Home Improvement Financing: Borrowing from Your Portfolio
All homes eventually will need some sort of repair or upgrade. If you’re considering home improvement projects, you’ve probably realized that they can be expensive. Most homeowners need to consider some type of home improvement financing, at least for larger projects. An often-overlooked financing option is margin loans. By borrowing from your investment portfolio, you take advantage of assets you already have and pay your home improvement costs.
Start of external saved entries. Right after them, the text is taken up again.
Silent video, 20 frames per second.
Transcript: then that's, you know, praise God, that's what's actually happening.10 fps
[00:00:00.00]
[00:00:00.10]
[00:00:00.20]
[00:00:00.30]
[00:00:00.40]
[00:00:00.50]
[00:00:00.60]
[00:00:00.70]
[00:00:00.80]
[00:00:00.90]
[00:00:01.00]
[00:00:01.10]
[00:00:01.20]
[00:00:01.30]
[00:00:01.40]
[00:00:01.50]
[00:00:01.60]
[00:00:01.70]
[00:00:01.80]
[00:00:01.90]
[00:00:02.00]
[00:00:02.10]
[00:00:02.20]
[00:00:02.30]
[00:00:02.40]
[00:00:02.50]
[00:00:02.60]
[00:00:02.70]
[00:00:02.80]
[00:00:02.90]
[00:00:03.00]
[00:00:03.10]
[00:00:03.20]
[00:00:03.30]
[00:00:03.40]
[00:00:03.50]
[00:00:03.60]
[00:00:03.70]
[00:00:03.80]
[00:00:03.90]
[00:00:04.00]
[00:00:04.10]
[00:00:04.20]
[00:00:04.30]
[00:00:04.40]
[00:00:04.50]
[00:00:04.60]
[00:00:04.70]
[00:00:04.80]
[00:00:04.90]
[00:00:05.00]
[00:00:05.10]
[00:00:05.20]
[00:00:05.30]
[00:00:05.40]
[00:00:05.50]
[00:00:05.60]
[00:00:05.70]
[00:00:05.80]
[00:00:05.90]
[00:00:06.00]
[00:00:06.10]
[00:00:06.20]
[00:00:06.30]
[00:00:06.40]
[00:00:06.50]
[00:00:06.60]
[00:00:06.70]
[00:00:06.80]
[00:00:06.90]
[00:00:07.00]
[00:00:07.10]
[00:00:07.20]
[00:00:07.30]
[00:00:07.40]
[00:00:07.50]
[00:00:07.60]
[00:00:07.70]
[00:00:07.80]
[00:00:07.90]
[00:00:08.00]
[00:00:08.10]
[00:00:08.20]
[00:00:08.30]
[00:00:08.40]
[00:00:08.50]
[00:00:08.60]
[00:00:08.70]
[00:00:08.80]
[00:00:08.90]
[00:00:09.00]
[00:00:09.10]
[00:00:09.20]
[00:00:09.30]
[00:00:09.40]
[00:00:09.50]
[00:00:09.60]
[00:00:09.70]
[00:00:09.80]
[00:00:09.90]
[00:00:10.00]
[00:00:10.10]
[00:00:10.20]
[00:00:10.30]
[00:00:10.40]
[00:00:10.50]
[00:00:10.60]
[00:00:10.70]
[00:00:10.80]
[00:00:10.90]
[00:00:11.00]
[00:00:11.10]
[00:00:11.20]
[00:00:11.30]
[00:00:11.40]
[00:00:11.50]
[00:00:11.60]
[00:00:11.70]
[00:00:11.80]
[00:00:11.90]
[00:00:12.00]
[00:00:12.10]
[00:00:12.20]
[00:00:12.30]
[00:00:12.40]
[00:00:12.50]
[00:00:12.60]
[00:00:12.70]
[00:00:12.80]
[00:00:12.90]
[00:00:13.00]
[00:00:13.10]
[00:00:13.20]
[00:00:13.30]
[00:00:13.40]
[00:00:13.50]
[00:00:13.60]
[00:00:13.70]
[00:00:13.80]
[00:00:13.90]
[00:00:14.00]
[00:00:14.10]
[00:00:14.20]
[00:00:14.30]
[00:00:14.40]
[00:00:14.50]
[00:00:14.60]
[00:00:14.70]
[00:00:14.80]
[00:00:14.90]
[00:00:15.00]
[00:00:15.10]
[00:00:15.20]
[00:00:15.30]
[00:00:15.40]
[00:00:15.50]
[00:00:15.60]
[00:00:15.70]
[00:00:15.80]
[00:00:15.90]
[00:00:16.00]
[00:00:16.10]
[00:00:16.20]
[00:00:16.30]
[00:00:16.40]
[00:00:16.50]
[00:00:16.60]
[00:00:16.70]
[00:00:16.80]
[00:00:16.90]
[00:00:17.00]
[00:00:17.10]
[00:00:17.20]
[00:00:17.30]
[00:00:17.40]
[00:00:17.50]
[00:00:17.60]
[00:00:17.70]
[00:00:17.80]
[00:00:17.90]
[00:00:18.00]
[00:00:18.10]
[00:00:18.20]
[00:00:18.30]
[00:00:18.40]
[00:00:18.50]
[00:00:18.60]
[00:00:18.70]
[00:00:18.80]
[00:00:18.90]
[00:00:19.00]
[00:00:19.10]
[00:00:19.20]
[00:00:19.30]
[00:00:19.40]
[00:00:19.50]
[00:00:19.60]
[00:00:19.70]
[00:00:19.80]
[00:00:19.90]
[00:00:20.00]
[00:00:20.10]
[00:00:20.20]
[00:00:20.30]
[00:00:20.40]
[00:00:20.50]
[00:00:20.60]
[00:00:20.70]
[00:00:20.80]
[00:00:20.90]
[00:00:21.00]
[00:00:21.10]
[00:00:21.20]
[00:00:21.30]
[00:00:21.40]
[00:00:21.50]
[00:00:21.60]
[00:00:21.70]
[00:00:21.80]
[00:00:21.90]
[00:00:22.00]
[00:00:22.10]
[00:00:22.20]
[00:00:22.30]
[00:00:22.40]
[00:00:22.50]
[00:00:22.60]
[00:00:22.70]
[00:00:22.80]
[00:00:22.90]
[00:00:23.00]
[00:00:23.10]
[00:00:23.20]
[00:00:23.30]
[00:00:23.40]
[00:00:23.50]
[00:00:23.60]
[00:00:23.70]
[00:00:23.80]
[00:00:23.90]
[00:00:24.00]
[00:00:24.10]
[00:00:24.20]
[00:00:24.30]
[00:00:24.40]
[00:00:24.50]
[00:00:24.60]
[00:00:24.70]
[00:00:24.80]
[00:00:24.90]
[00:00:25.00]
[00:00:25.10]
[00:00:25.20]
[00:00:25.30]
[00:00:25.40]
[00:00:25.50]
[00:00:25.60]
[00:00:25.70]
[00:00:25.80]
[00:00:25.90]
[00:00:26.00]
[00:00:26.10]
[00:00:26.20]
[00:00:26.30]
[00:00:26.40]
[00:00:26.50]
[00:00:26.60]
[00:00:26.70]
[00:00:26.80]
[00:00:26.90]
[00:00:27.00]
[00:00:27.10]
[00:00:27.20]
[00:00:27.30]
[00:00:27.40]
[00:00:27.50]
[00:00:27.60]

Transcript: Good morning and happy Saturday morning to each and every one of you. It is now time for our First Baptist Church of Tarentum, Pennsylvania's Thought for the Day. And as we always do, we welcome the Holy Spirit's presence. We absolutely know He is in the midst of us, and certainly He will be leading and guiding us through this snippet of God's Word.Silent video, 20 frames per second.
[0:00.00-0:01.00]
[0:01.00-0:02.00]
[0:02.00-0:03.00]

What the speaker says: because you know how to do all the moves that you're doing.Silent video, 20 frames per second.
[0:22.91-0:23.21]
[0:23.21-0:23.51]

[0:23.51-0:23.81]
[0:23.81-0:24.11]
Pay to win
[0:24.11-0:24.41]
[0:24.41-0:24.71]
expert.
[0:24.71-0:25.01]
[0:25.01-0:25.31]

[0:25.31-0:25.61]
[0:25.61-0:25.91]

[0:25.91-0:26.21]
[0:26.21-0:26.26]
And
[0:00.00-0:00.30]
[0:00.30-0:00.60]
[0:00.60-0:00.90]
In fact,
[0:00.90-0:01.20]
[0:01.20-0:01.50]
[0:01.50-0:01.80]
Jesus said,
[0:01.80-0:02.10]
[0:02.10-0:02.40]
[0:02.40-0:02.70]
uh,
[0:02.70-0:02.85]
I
Qualifying for Margin Loans
When you take out a margin loan, you are using the value of your stocks and other investments as collateral. Here are some investments that qualify to back margin loans, and the maximum percentage of each value that you are allowed to borrow:
- Convertible Bonds: 50 percent
- Corporate/non-convertible bonds: 70 percent
- Exchange traded funds: 70 percent
- FHLM, GNMA: 90 percent
- FNMAs: 90 percent
- Municipal bonds: 80 percent
- Mutual funds: 50 percent
- U.S. Government agency bonds: 80 percent
- U.S. listed common stock: 50 percent
- U.S. Treasury bonds/strips: 92 percent
- U.S. Treasury notes/bills: 95 percent
- Unit investment trusts: 50 percent
- VRDOs: 50 percent
- Warrants: 50 percent.
Unfortunately, some investments don’t qualify for margin loan collateral. These include:
- Annuities
- CATS and TIGRS
- Certificates of Deposit (CDs)
- Money market funds
- Non–U.S. mutual funds
- Retirement accounts
- Some managed accounts
- TRAKRS
- UGMA/UTMA accounts.
Benefits of Margin Loans
If you decide to take a margin loan to cover your home improvement costs, you’ll enjoy many benefits. Some of these are the following:
- As long as you maintain a required equity level in your investment portfolio, you’ll have no set repayment schedule.
- By borrowing from your portfolio rather than selling it, you keep your investments and hopefully profit in the long run.
- Interest charges are added to your balance each month, but are not due at any specific time.
- Interest may be tax deductible, and margin interest may be exempt from the Alternative Minimum Tax.
- You can repay your loan at your convenience, either by depositing cash or selling securities.
- You maintain control of your portfolio while your loan is out.
- You’ll enjoy quick approval, with no credit check.
Risks of Margin Loans
While there are many advantages of borrowing against your portfolio, this home improvement financing option has some risks as well. Some of these include the following:
- If the market goes down, you may be forced to sell your stock.
- If the value of your portfolio goes down, you might have to deposit cash or other securities to your account.
- You can lose more funds than you’ve deposited in your margin account.
To minimize your risks, choose your most stable securities to borrow against. In addition, borrow less than the maximum allowable amount: Experts recommend borrowing no more than 50 percent of your portfolio’s total value. Lastly, keep your portfolio as diversified as possible and monitor it regularly, especially during changing market conditions.